== Segment start ==

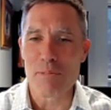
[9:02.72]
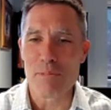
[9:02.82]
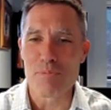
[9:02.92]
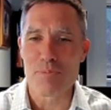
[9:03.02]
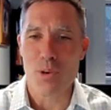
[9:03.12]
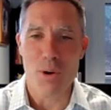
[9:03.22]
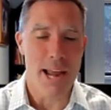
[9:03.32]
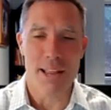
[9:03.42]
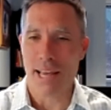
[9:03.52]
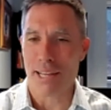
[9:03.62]
or
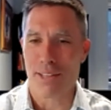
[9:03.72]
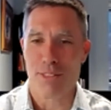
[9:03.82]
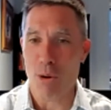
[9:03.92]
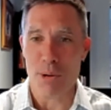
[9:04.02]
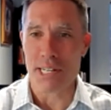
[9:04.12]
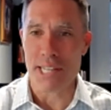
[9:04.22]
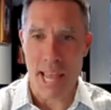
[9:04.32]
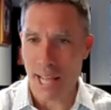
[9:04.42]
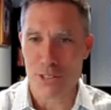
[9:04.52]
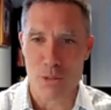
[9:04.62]
how to throw a
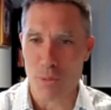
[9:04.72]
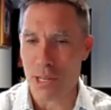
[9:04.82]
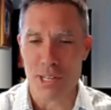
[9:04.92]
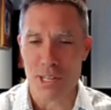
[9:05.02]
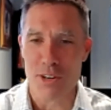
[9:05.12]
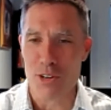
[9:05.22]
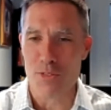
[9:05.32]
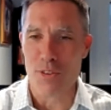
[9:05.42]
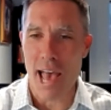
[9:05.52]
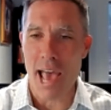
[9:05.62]
dance, or what you need to
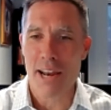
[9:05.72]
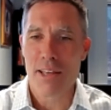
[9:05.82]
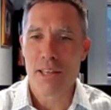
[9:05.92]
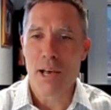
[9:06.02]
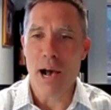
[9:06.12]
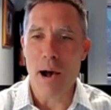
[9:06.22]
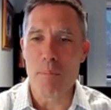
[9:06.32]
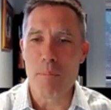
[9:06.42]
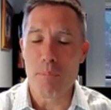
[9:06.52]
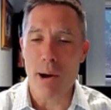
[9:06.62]
do for that.
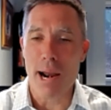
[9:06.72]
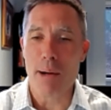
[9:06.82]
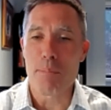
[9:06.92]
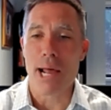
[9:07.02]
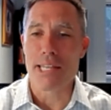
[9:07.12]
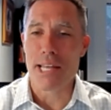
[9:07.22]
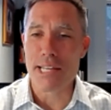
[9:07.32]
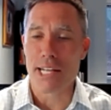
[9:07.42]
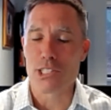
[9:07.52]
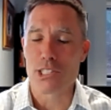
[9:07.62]
But I
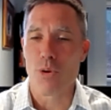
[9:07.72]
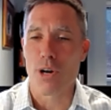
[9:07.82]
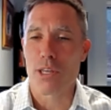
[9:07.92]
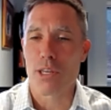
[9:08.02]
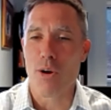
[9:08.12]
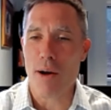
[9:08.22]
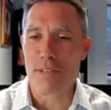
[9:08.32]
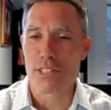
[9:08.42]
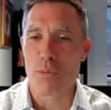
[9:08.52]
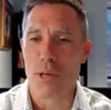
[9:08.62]
did get to work,
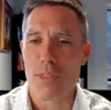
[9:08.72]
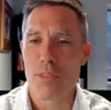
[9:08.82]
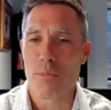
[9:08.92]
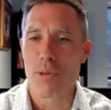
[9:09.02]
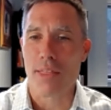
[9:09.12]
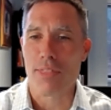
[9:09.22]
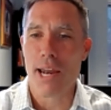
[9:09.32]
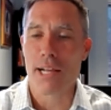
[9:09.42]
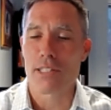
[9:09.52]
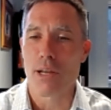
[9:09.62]
obviously with
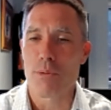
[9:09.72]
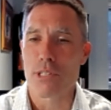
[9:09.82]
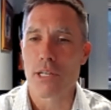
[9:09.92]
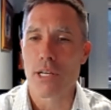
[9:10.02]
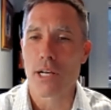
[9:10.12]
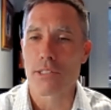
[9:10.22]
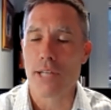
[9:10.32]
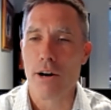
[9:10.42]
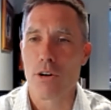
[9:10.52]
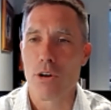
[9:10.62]
athletics, and there was a
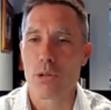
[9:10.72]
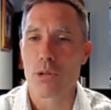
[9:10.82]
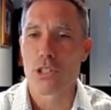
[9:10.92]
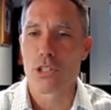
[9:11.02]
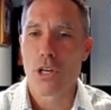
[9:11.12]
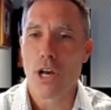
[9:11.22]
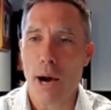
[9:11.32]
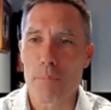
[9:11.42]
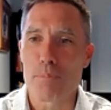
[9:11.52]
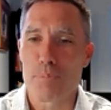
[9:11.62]
soccer coach,
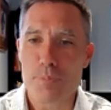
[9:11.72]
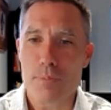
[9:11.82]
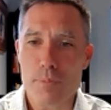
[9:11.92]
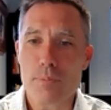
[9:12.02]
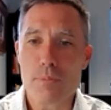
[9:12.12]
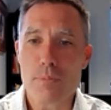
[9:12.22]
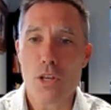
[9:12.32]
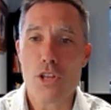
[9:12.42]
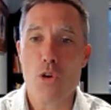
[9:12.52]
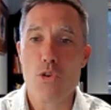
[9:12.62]

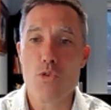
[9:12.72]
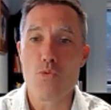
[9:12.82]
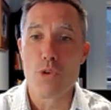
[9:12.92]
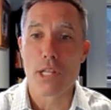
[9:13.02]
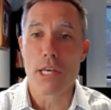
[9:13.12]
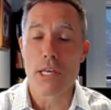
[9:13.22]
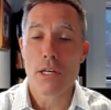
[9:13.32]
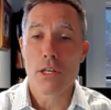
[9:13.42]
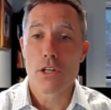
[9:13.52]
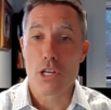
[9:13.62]
who
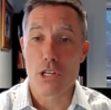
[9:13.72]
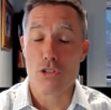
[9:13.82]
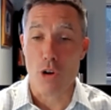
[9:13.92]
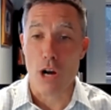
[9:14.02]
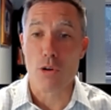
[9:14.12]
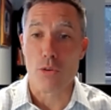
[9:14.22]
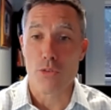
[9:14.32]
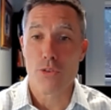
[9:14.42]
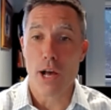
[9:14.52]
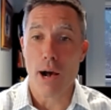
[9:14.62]
really, he
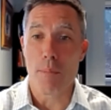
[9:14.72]
struggled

== Segment end ==

__TASK TO CARRY OUT__. Could the material above be given again exactly, pictures excluded?

__PROBLEM SOLUTION__.
[9:02.72]
[9:02.82]
[9:02.92]
[9:03.02]
[9:03.12]
[9:03.22]
[9:03.32]
[9:03.42]
[9:03.52]
[9:03.62]
or
[9:03.72]
[9:03.82]
[9:03.92]
[9:04.02]
[9:04.12]
[9:04.22]
[9:04.32]
[9:04.42]
[9:04.52]
[9:04.62]
how to throw a
[9:04.72]
[9:04.82]
[9:04.92]
[9:05.02]
[9:05.12]
[9:05.22]
[9:05.32]
[9:05.42]
[9:05.52]
[9:05.62]
dance, or what you need to
[9:05.72]
[9:05.82]
[9:05.92]
[9:06.02]
[9:06.12]
[9:06.22]
[9:06.32]
[9:06.42]
[9:06.52]
[9:06.62]
do for that.
[9:06.72]
[9:06.82]
[9:06.92]
[9:07.02]
[9:07.12]
[9:07.22]
[9:07.32]
[9:07.42]
[9:07.52]
[9:07.62]
But I
[9:07.72]
[9:07.82]
[9:07.92]
[9:08.02]
[9:08.12]
[9:08.22]
[9:08.32]
[9:08.42]
[9:08.52]
[9:08.62]
did get to work,
[9:08.72]
[9:08.82]
[9:08.92]
[9:09.02]
[9:09.12]
[9:09.22]
[9:09.32]
[9:09.42]
[9:09.52]
[9:09.62]
obviously with
[9:09.72]
[9:09.82]
[9:09.92]
[9:10.02]
[9:10.12]
[9:10.22]
[9:10.32]
[9:10.42]
[9:10.52]
[9:10.62]
athletics, and there was a
[9:10.72]
[9:10.82]
[9:10.92]
[9:11.02]
[9:11.12]
[9:11.22]
[9:11.32]
[9:11.42]
[9:11.52]
[9:11.62]
soccer coach,
[9:11.72]
[9:11.82]
[9:11.92]
[9:12.02]
[9:12.12]
[9:12.22]
[9:12.32]
[9:12.42]
[9:12.52]
[9:12.62]

[9:12.72]
[9:12.82]
[9:12.92]
[9:13.02]
[9:13.12]
[9:13.22]
[9:13.32]
[9:13.42]
[9:13.52]
[9:13.62]
who
[9:13.72]
[9:13.82]
[9:13.92]
[9:14.02]
[9:14.12]
[9:14.22]
[9:14.32]
[9:14.42]
[9:14.52]
[9:14.62]
really, he
[9:14.72]
struggled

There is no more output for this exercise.